» Problem to solve:
Retype exactly what runs from the first line of the data to the line with "[00:08:49.73 to 00:08:50.73]", keeping both of those lines and skipping pictures.

» Raw data:
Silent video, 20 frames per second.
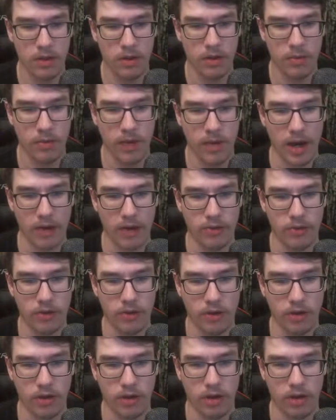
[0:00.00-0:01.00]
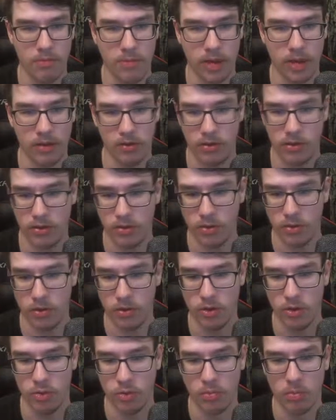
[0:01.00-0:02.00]
we have to commit to a
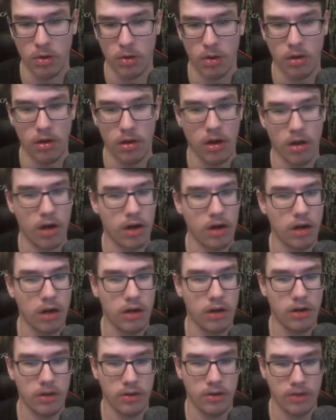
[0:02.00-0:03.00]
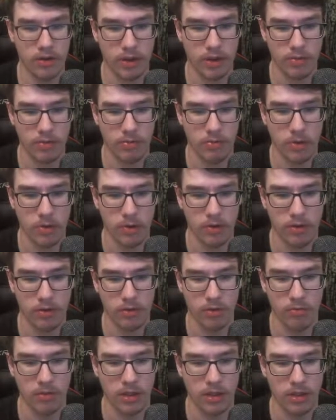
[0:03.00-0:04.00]
new Murloc to give
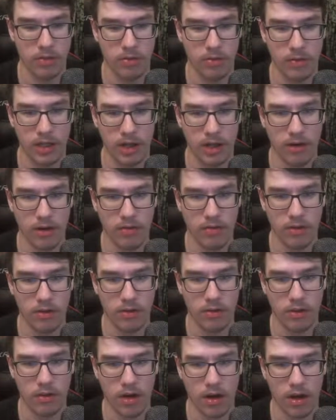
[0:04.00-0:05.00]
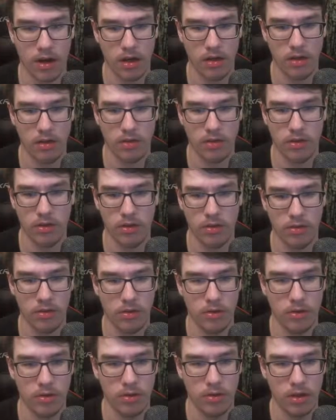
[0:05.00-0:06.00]
poison because we now have this guy, this little
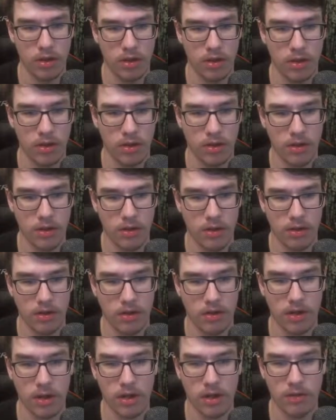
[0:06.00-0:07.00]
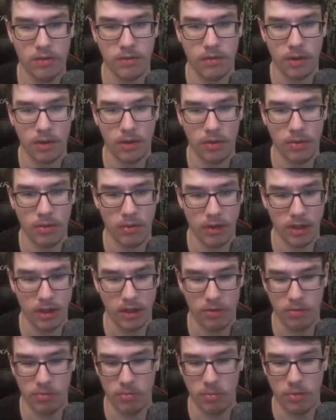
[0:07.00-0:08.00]
dude, right? And we want to
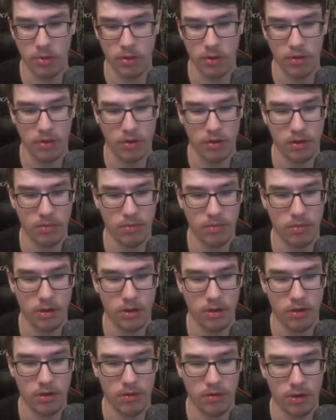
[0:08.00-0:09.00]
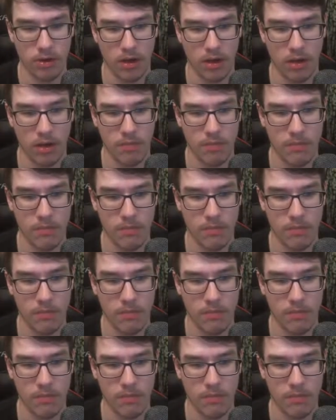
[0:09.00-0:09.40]
give poison, but uh,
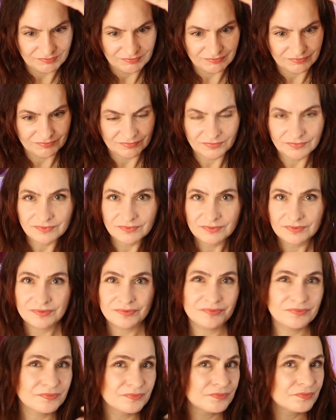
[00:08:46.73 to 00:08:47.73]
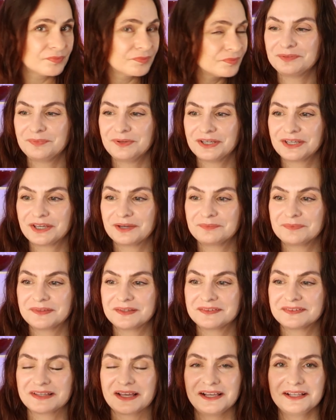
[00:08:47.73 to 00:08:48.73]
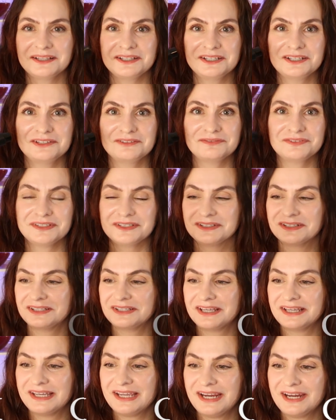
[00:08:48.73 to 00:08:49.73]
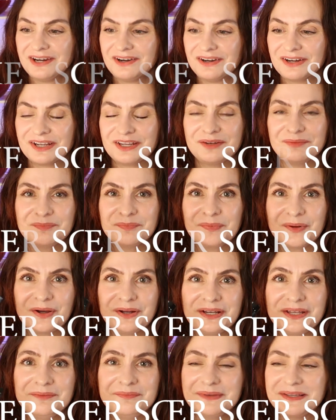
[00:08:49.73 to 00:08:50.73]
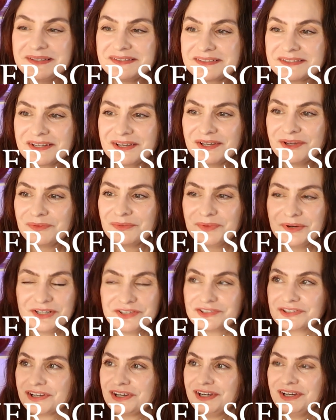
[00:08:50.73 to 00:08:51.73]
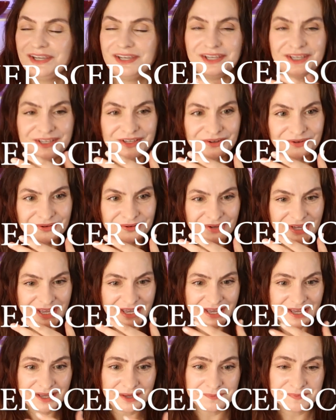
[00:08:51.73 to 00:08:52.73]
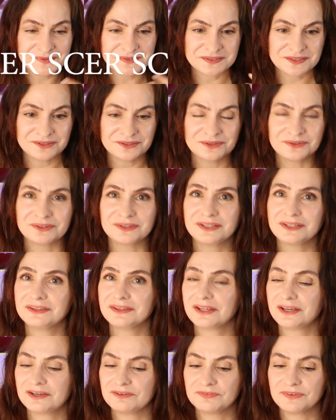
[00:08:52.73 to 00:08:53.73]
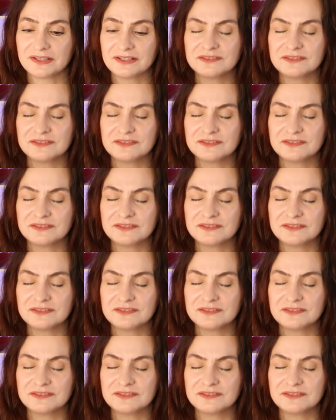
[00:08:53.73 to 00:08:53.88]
And it really inspired me to pick up this Island Vanilla hair and body mist, which I absolutely love.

» Exercise result:
Silent video, 20 frames per second.
[0:00.00-0:01.00]
[0:01.00-0:02.00]
we have to commit to a
[0:02.00-0:03.00]
[0:03.00-0:04.00]
new Murloc to give
[0:04.00-0:05.00]
[0:05.00-0:06.00]
poison because we now have this guy, this little
[0:06.00-0:07.00]
[0:07.00-0:08.00]
dude, right? And we want to
[0:08.00-0:09.00]
[0:09.00-0:09.40]
give poison, but uh,
[00:08:46.73 to 00:08:47.73]
[00:08:47.73 to 00:08:48.73]
[00:08:48.73 to 00:08:49.73]
[00:08:49.73 to 00:08:50.73]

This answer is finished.